We agree, however, that the detailed outcomes of this analysis depend on the taxonomic sampling. To address this limitation at least for RdRP, we have included an additional analysis that uses data from a thorough and recent study of RdRP evolution for ~250 eukaryote species, including plants and protists (Pinzón et al., 2019). The inclusion of the bdelloid RdRP copies into this broad taxonomic sample supports the conclusions that RdRP is substantially expanded in bdelloids, and that the majority of the bdelloid RdRPs are highly divergent from known RdRPs (see Figure 7—figure supplement 2). Nonetheless, we have also edited the RNAi section of the manuscript to draw out the most conservative conclusions from these comparisons. The key points are that bdelloids contain at least 5 times as many RdRP copies as has been observed in any other metazoan to date (including our sample). While it remains possible that other metazoan lineages exist with similar copy numbers bdelloids, none have been observed to date.

8) "Why do bdelloids possess such a marked expansion of gene silencing machinery?" There is no evidence presented that they do. There may be a hypothesis that they do it differently, rather than more, but that also needs testing. There is a lot of speculation in this paragraph – removing it altogether would improve the manuscript.

As described in the previous comment, we now present clear statistical and comparative evidence for an expansion in the RNAi machinery, and for RdRP in particular. We also note comment #29, which asked for more discussion of possible alternative explanations for the RNAi diversification. In agreement with that reviewer, we do think this result is an important component of the work and as such deserves at least some discussion of possible factors that might explain it. However, as suggested here, we have reduced the section about possible consequences and interpretations of our finding and moved it to the conclusions to emphasise that it is speculative. We have also added some text to highlight the alternative hypothesis indicated by the reviewer—that the RNAi system observed in bdelloids does not represent an “enhancement” against TEs but is simply an alternative set of pathways.

9) If there is an expansion of this family what can we then conclude? The authors say in the Abstract "bdelloids share a large and unusual expansion of genes involved in RNAi-mediated TE suppression. This suggests that enhanced cellular defence mechanisms might mitigate the deleterious effects of active TEs and compensate for the consequences of long-term asexuality" yet they also review that animal groups can utilize different gene families for transposon control. Is there evidence that clade 5 nematodes with PIWI have a quantitatively different transposon defence mechanism? No, they just use a different pathway to some other groups, and the default position surely has to be the same for bdelloids, there is no evidence presented that their defence is enhanced. We strongly recommend that the authors reduce the strength of their claims about the significance of bdelloid transposon control gene families in this manuscript.

We have made edits throughout the manuscript, including the Abstract and conclusions, to be more conservative with our conclusions regarding the biological significance of the detected RNAi diversification in bdelloids.

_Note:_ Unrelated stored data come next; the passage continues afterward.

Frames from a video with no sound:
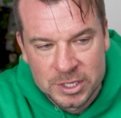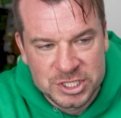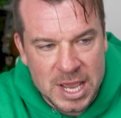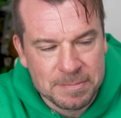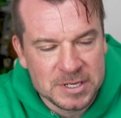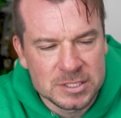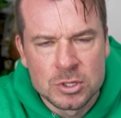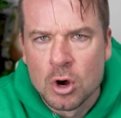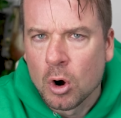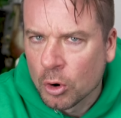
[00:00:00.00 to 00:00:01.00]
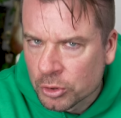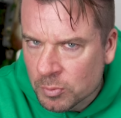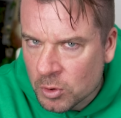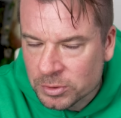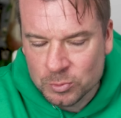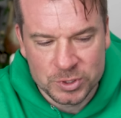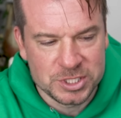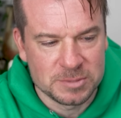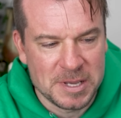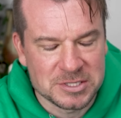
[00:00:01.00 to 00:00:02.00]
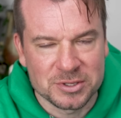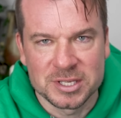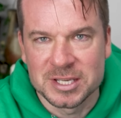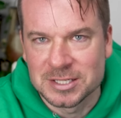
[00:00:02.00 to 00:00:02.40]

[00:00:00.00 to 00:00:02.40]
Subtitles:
Japanese horumon, which is basically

We agree that it is possible that these RNAi pathways are simply being used in slightly non-canonical ways, and one possibility with respect to RdRP is discussed in the text.

10) The Conclusions (and Abstract) were too speculative and not fully supported by the existing data, though this can easily be addressed by a substantial re-write.

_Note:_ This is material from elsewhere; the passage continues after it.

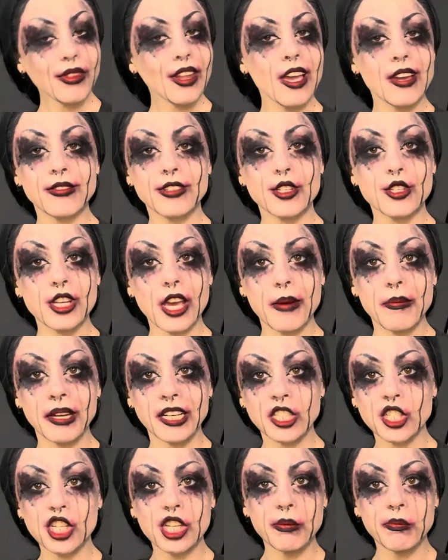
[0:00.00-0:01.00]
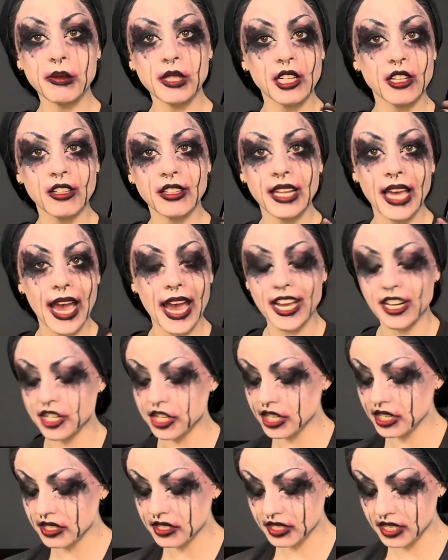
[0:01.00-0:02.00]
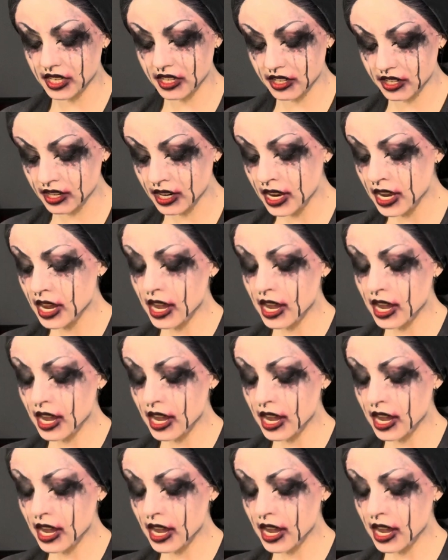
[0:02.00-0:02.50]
I've just got my cheap little lashes here.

We have extensively edited both the Abstract and conclusions sections to remove or otherwise make clear which parts are supported by our data and which parts are proposed explanations. Please see our replies to comments #5, #7–10 and #28 which also relate to this comment.

11) Regarding hypothesis 4, the authors test whether or not desiccating species have lower TE loads than non-desiccating species, but the logic outlined in paragraph seven of the Introduction suggests that the relationship between desiccation and TE load may be more nuanced that overall TE load. It could be possible that DSB repair associated with desiccation removes only recent insertions if homologous pairing is involved, or high-copy TEs if ectopic recombination has occurred. The authors already test recent TE activity elsewhere in the manuscript, so they could compare signatures of recent activity in desiccating vs non-desiccating species to see if there are fewer recently active TEs in desiccation species. Similar comparisons could easily be made for abundance of high-copy TEs (regardless of length).

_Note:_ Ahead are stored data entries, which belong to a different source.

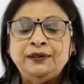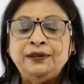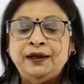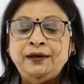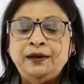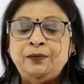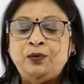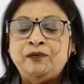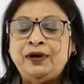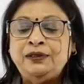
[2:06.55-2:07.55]
Then it
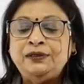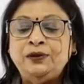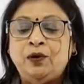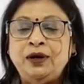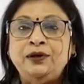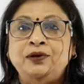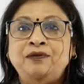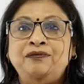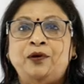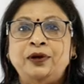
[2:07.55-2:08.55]
provides knowledge
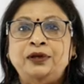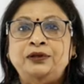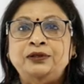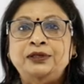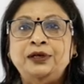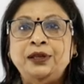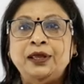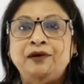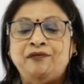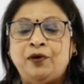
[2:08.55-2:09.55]
of foreign receipts
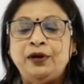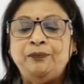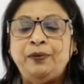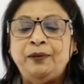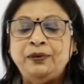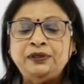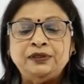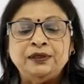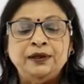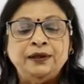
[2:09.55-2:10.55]
and foreign
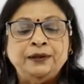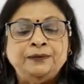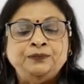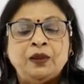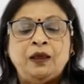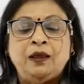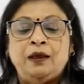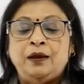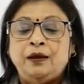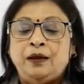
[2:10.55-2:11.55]
payments.
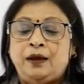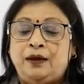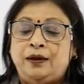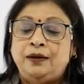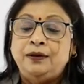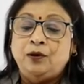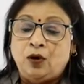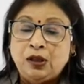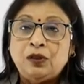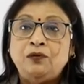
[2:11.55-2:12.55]
Uh,
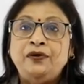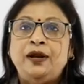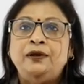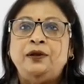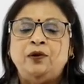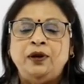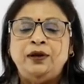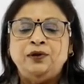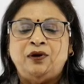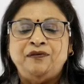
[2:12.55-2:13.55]
also, we get the
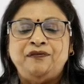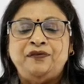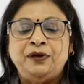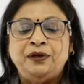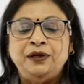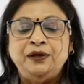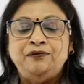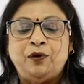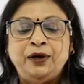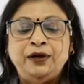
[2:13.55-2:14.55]
knowledge of uh, in
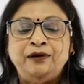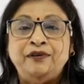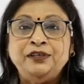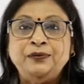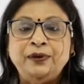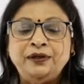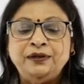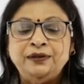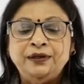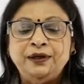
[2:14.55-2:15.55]
foreign
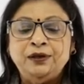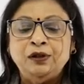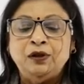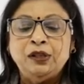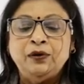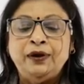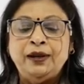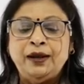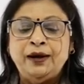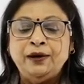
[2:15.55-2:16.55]
investment. It is also
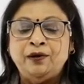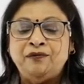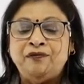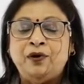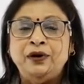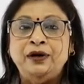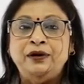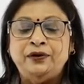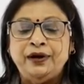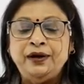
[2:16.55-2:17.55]
indicator of
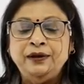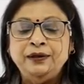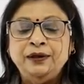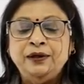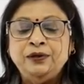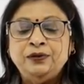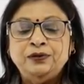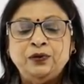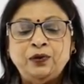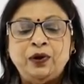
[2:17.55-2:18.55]
foreign trade.
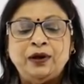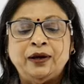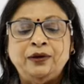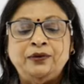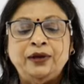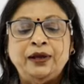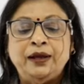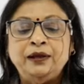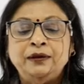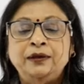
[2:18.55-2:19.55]
So, a country
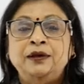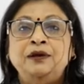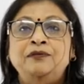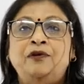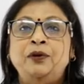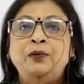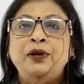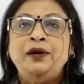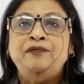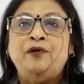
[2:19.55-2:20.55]
can
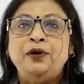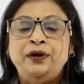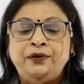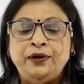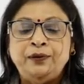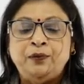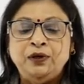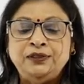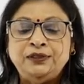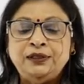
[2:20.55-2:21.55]
formulate foreign trade
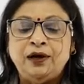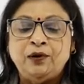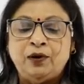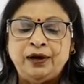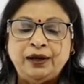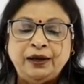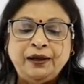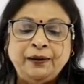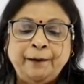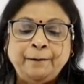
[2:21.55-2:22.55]
policy
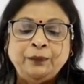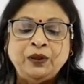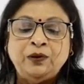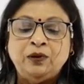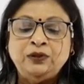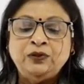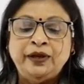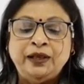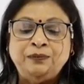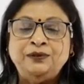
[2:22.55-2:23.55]
accordingly. It also
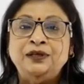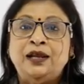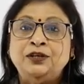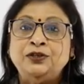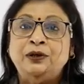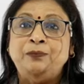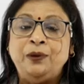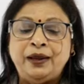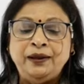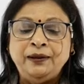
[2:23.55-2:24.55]
helps in national
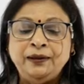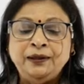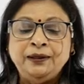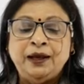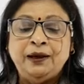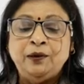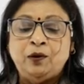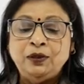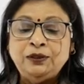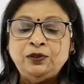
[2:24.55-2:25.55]
planning and
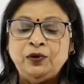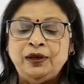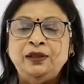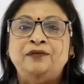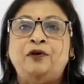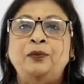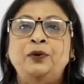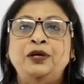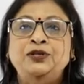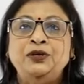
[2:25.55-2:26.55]
also in the
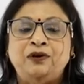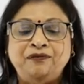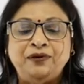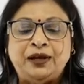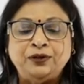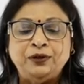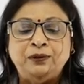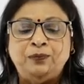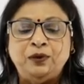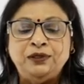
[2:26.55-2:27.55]
formulation of
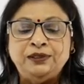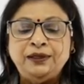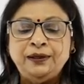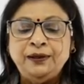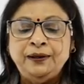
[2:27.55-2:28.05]
national policy.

We agree that the relationship between TE load and anhydrobiosis may be more complex than the relatively simple predictions made in some of the literature. Our conclusions emphasises the reviewer’s point that “the relationship between desiccation and TE load may be more nuanced” — we state that the effects of DSB repair on TE load may in fact work both ways. In addition, it is possible that some mechanism of DSB repair, or other kinds of intragenomic recombination, are at work in nondesiccating species too. We also consider that such nuances may not be detectable with the current data (i.e., genomes in fragmented “draft” status), but may come to light in the future if multiple highly contiguous genomes from within populations/species become available.

If we understand correctly, the reviewer asks more specifically about two scenarios: whether desiccation-related DSB-repair might depend on (1) the age of the TE insertion (“DSB repair associated with desiccation removes only recent insertions if homologous pairing is involved”), or (2) copy-number of the TE (“or high-copy TEs if ectopic recombination has occurred”). We think the manuscript already presents data to test these two scenarios.

First, we tested the hypothesis that “DSB repair associated with desiccation removes only … highcopy TEs if ectopic recombination has occurred” using the phylogenetic mixed-effects modelling approach described in Figure 6B and Figure 6—figure supplement 2. Note that TE abundance and length are important factors in the ER model, since the rate of ER is negligible below a certain sequence length (found to be ~1 kb in mice, for example). We did not find any significant differences between desiccating and nondesiccating species with regard to the relationship between TE abundance and length.

Our data also address the hypothesis that “DSB repair associated with desiccation removes only recent insertions if homologous pairing is involved”. Specifically, we do not detect any consistent differences in the load of recent TEs between desiccating and nondesiccating species in our TE landscape plots (Figure 3 and Figure 3—figure supplements 1–7), which show evidence of recent activity in both desiccating and nondesiccating bdelloid species, as demonstrated by peaks in the low divergence bins to the left-hand side. This is most pronounced in the Adineta species but can also be seen in both desiccating and nondesiccating Rotaria lineages (e.g., Figure 3C, D and Figure 3—figure supplement 7). These plots show the proportion of the genome accounted for by each TE family (colour-coded in the plots) – thus, they might be considered a proxy for TE abundance regardless of length, as the reviewer suggests. Thus, the hypothesis that “DSB repair associated with desiccation removes only recent insertions if homologous pairing is involved” is not supported by the current data.

12) Additionally, regarding the signatures of recent transposition, the authors have done a thorough job comparing TE divergences and LTR insertions, but since transcriptomes for some species are available, presence of transcribed TEs could provide further support for recent and ongoing TE activity.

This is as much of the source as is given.